Currently I put prebuilt toolchains on github. My changes are currently a bunch of patches to gcc 13.2.0, binutils, and a few others.

What I actually did

I’ve reimplemented libunwind, the personality function, and also cfi macros by replacing them with my own stuff. This was a lot of work, and involved researching unwinding, compiler internals, and creating a replacement for DWARF debug information.

Why libunwind doesn’t work

At first, I tried porting actually libunwind to AVR. The problem is that AVR is a very limited platform, and actually porting libunwind results in a 12k binary. On a microprocessor that might have 32k in flash. Using one third of flash for an error-handling mechanism that the user may not have even asked for seems kind of bad, so naturally I went ahead and reimplemented the whole thing in assembly.

Why is libunwind big

I suspect the reason why libunwind is so large is due to two major factors. First, the ABI is defined in 32-bit sized words. AVR is a 8-bit architecture. Naturally, this means 4 loads, 4 registers, and 4 adds are required to even do basic arithmetic on AVR with a 32-bit int. This is kind of degenerate, but is necessary all the time because the libunwind binary assumes 32-bit architectures.

Secondly, libunwind only lazily unwinds the stack. It actually parses the stack, updating a struct that holds the unwound state. When time comes to unwind, special architecture-specific functions are called to actually load the state into registers. This is convenient to avoid writing everything in C, but also means that libunwind must manipulate various structs (of which there are many) during unwinding. On normal processors this is fine, but on AVR this is actually somewhat costly due to the aforementioned issues with 32-bit integers.
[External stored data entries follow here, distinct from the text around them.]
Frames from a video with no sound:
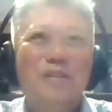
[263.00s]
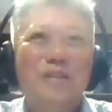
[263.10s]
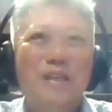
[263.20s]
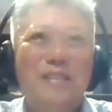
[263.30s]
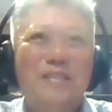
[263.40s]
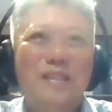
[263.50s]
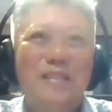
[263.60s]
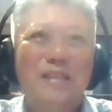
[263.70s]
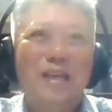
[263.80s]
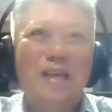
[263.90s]
So it's,
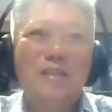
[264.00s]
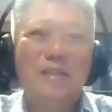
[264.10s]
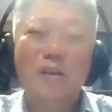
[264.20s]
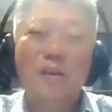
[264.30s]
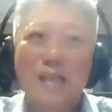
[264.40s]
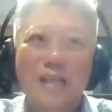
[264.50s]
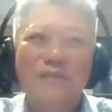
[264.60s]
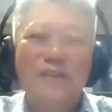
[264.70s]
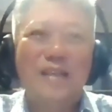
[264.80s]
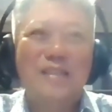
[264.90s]
it has a lot of side
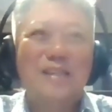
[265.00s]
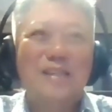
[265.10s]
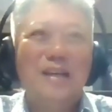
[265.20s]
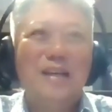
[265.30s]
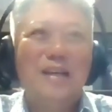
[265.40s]
effects.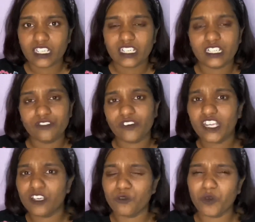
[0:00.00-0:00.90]

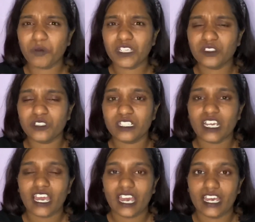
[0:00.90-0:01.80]
defining womanhood
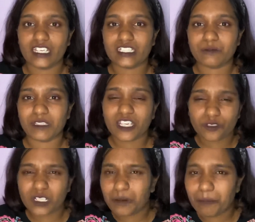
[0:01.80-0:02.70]
as
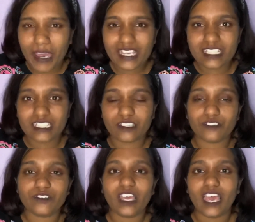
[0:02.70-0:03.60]
sexually passive
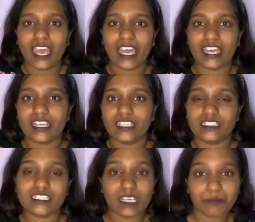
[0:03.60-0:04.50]
and
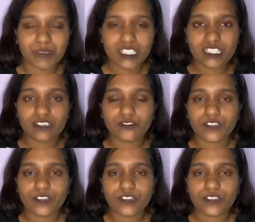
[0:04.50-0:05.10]
submissive,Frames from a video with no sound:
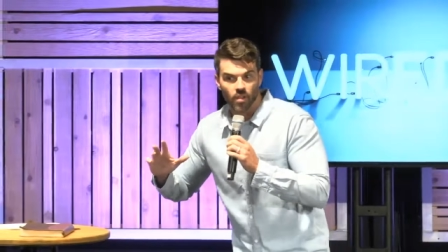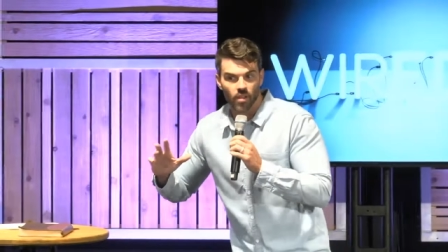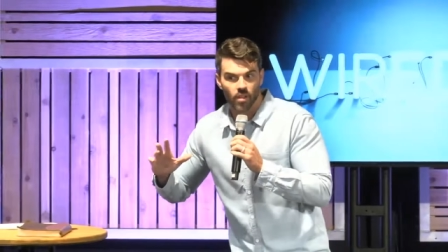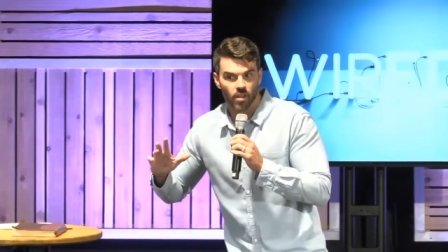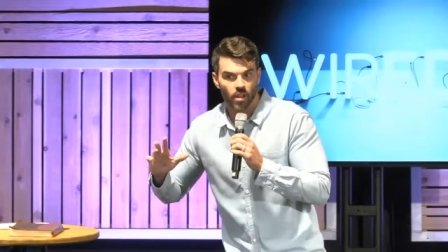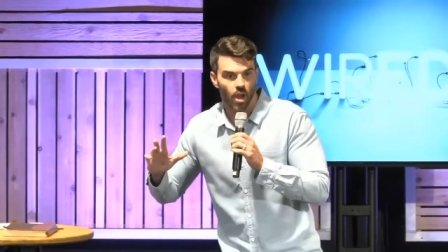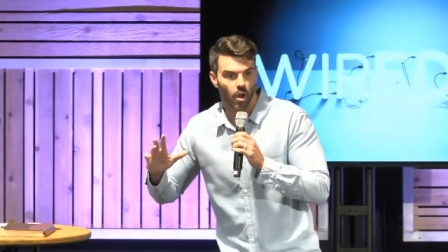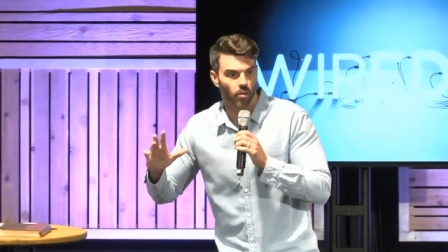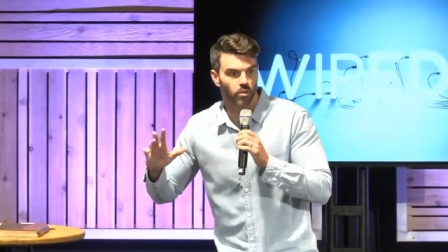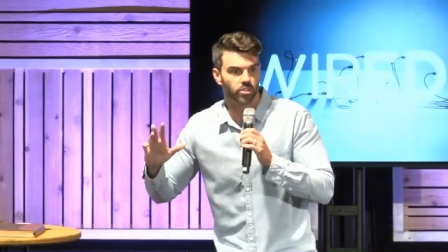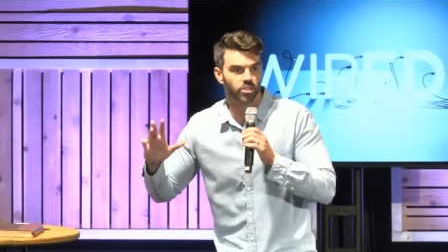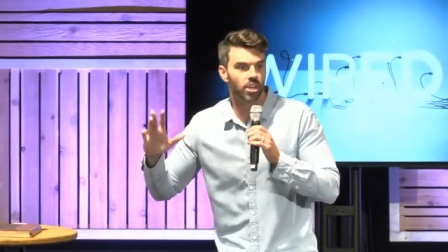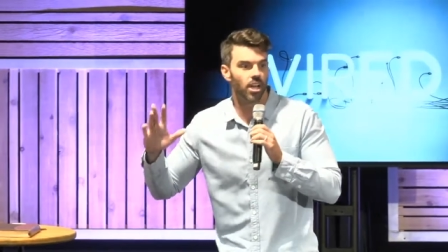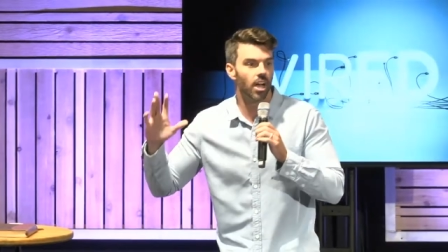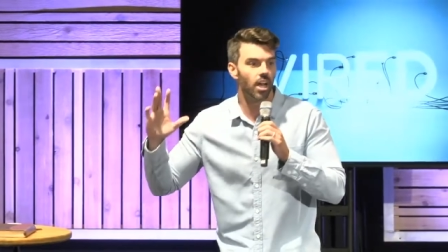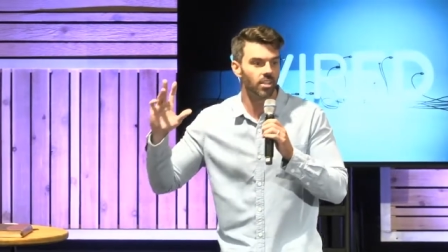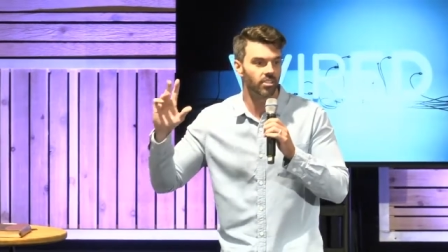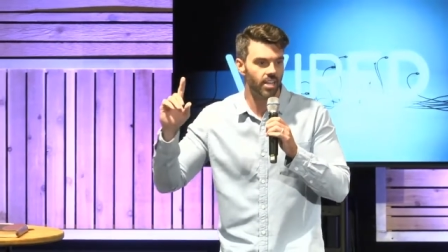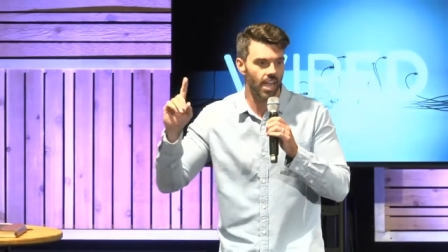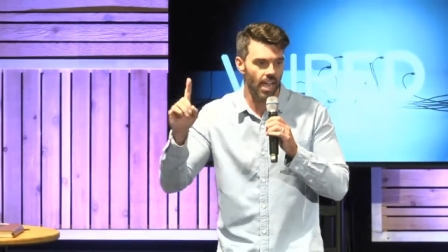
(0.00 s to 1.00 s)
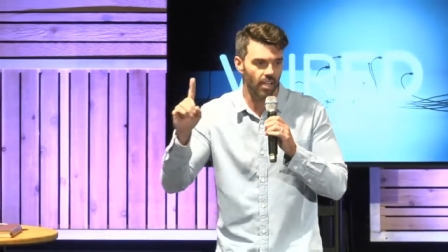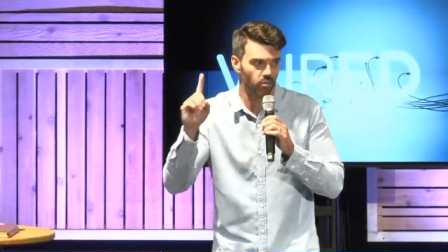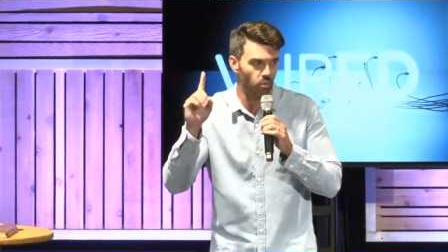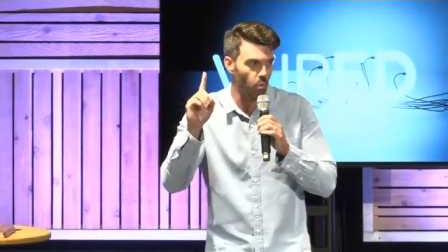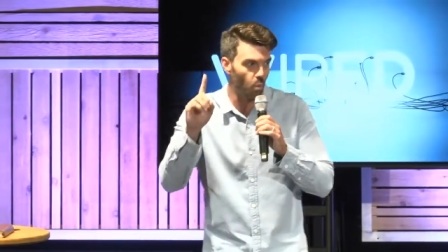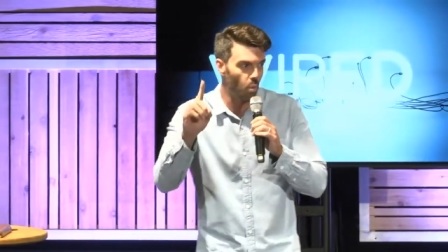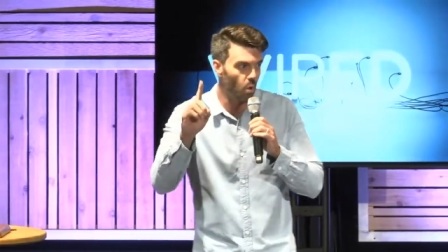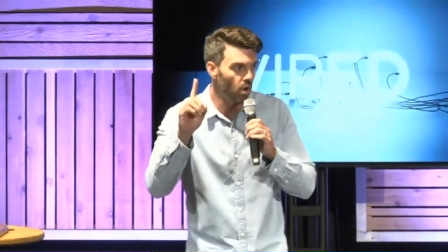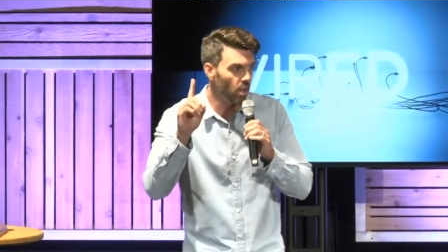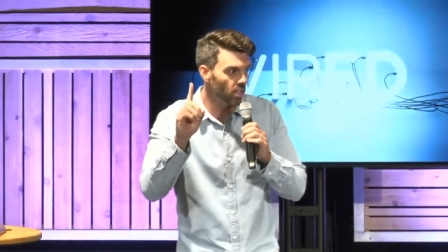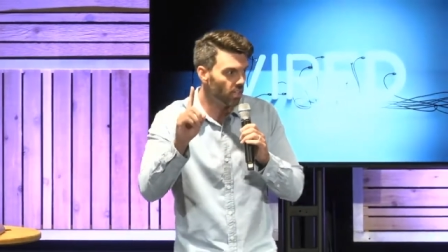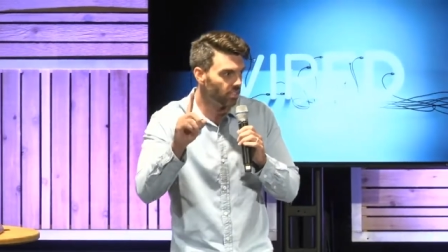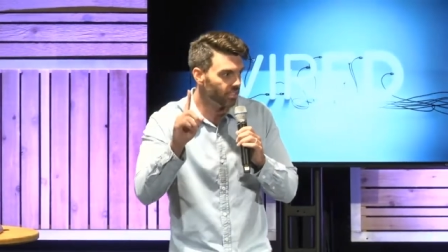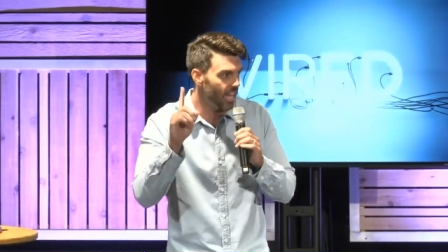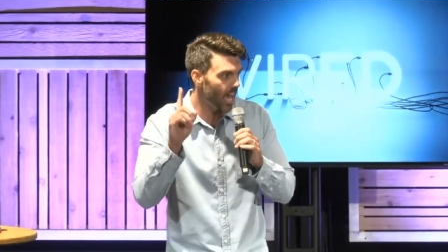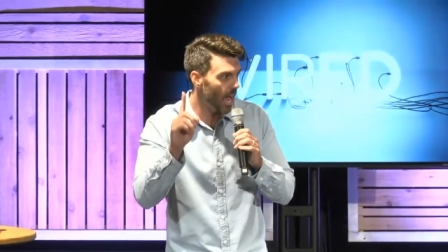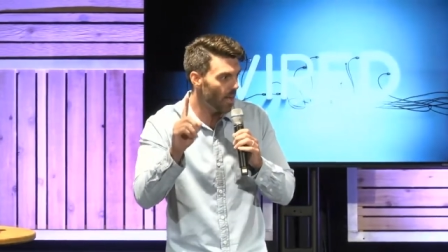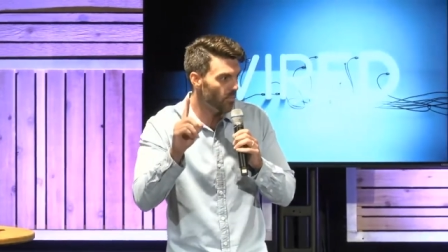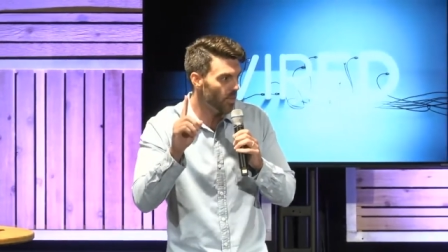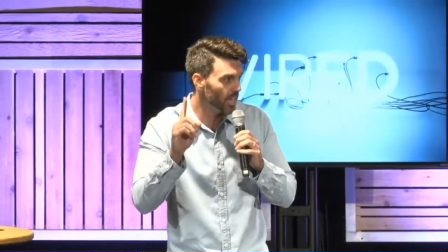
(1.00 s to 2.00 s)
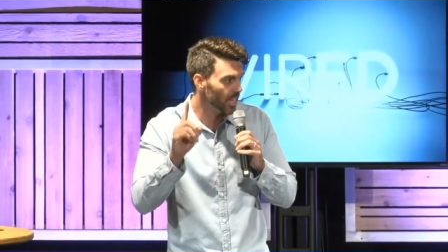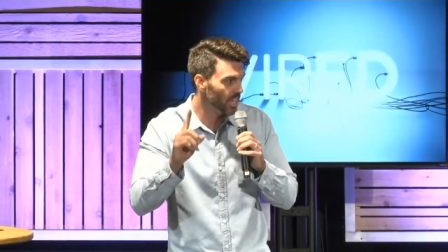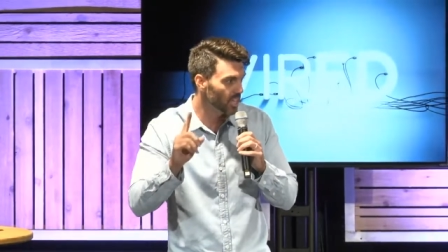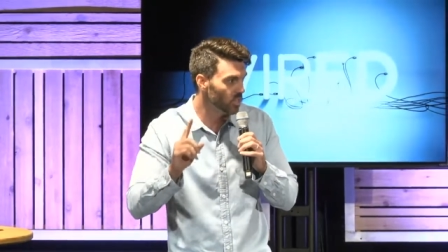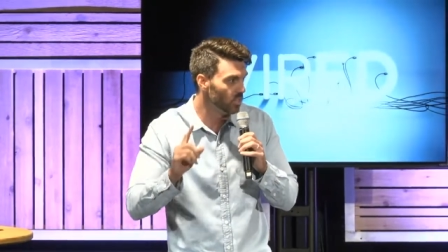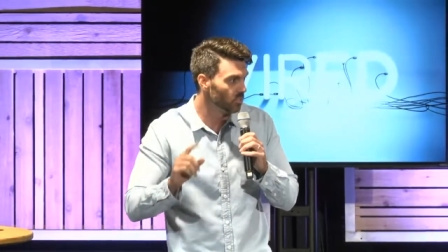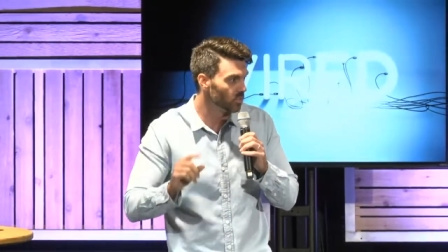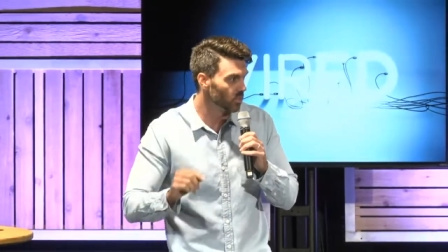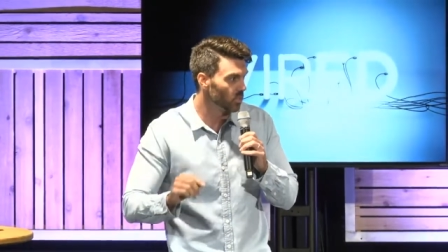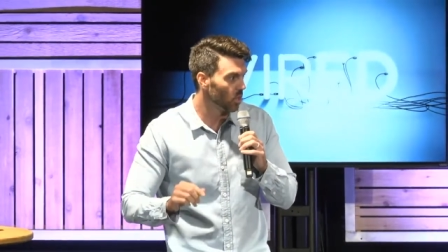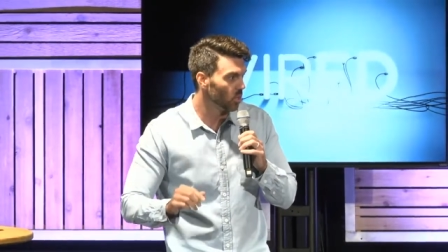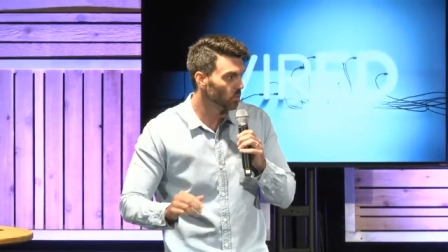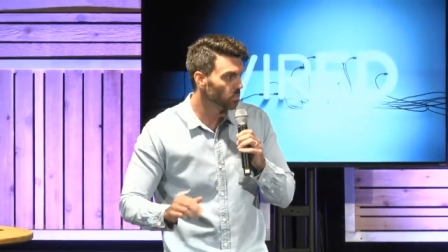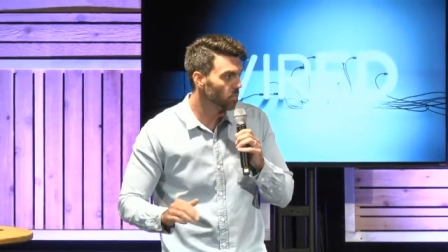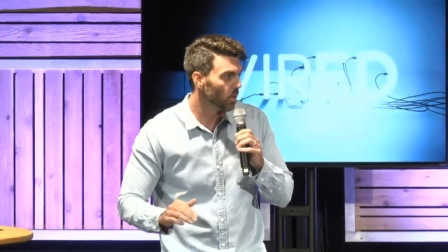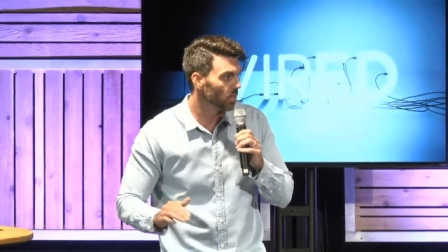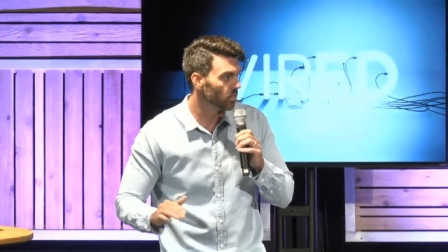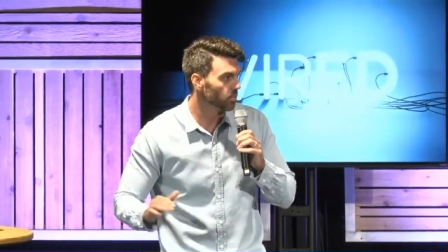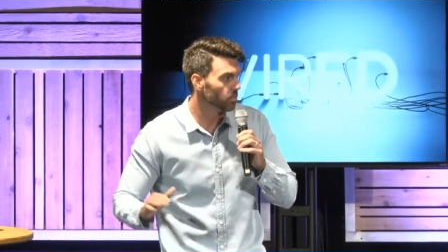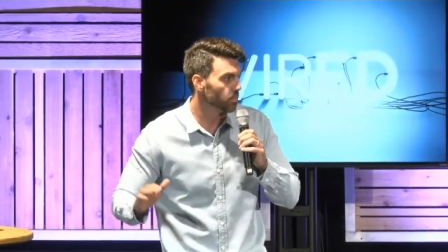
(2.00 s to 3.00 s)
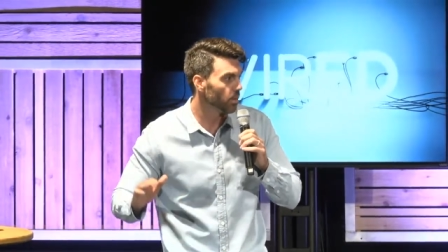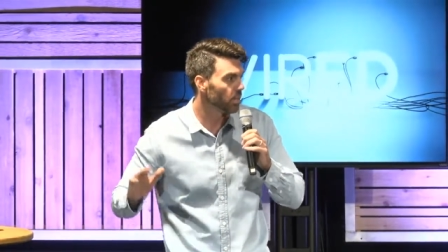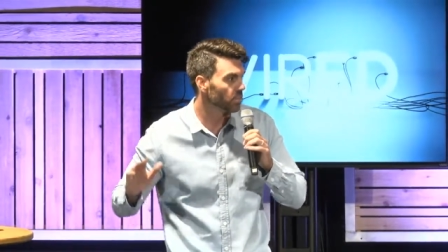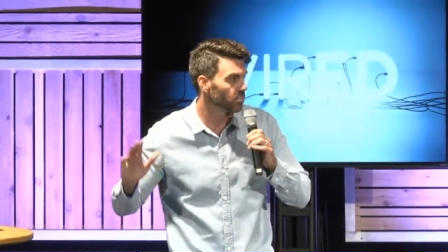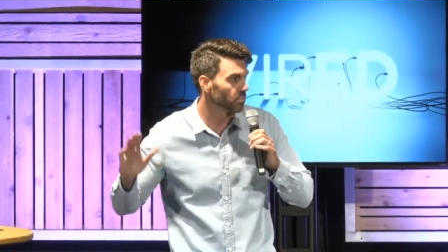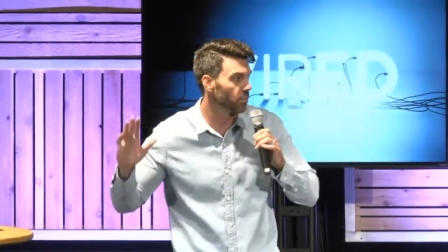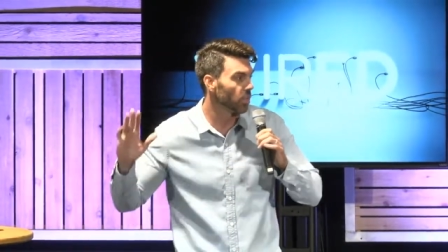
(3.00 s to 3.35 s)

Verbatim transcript: a judge has one time they can use the golden buzzer. They'll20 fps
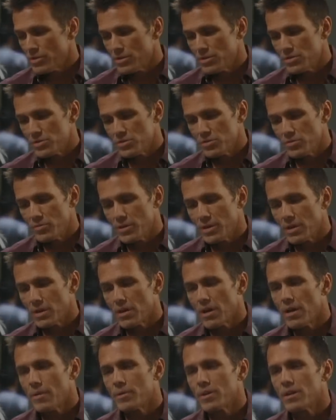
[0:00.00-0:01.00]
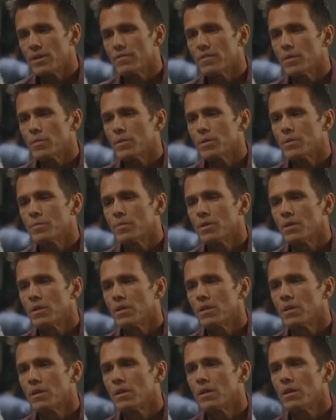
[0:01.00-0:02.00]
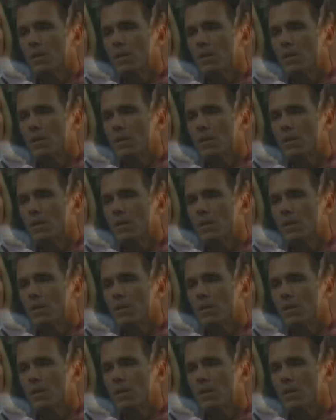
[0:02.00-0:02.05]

one's ever accused you of being common, have they, Mom?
Moreover, libunwind does a lot of redundant work, resulting in a lot of wasted space. Libunwind unwinds the stack twice and calls the personality function twice. Libunwind also duplicates functions wholesale (via #include) for the sake of performance, which is bad for AVR because the duplicated functions are enormous.

Why is my solution better

My solution parses a bytecode that specifies how to unwind a frame, then parses a compiler generated LSDA section to see if handlers need to be called. The bytecode is 8-bit sized, which avoids the issues with 32-bit integers. It is also intentionally incredibly simplistic, in comparison to libunwind, which piggy-backs off of DWARF debug info. The issue with DWARF is that it is a general purpose debug information format, meaning the parser needs to be far more complex than really necessary. Even assuming you use a subset of DWARF, DWARF is also 32-bit aligned, which causes issues with AVR.

My solution ends up being about 2k in size, with 0.8k being for the unwinding and 1.2k being for parsing and LSDA. I haven’t done benchmarks given that I never got libunwind to work, but it’s safe to say that my implementation probably would have been faster too.

Implications for other platforms

My implementation only really is better because of the limitations of AVR, and many of the advantages are lessened on more capable platforms. That said, ARM actually utilizes a similar framework in the ARM EH ABI, which uses a similar bytecode.

Future Work

Currently, my implementation doesn’t fully implement C++ semantics surrounding exceptions. It does not support terminating on noexcept or allow for the unwinding of signal frames, as those use normally scratch registers.

Moreover, there are optimizations out there (mostly research by Khalill Estell) regarding the lookup function of the exception table. I also have ideas regarding the unwinding itself that I want to look into.

Using this on Arduino

Unfortunately using this on windows Arduino has proven difficult, since the way they launch programs does not allow scripts to be used. I’ve tried getting around this via ps2exe, but the way it parses arguments means that doesn’t work. I suspect that it might work for arduino on Linux, but I don’t really have the means to test this myself.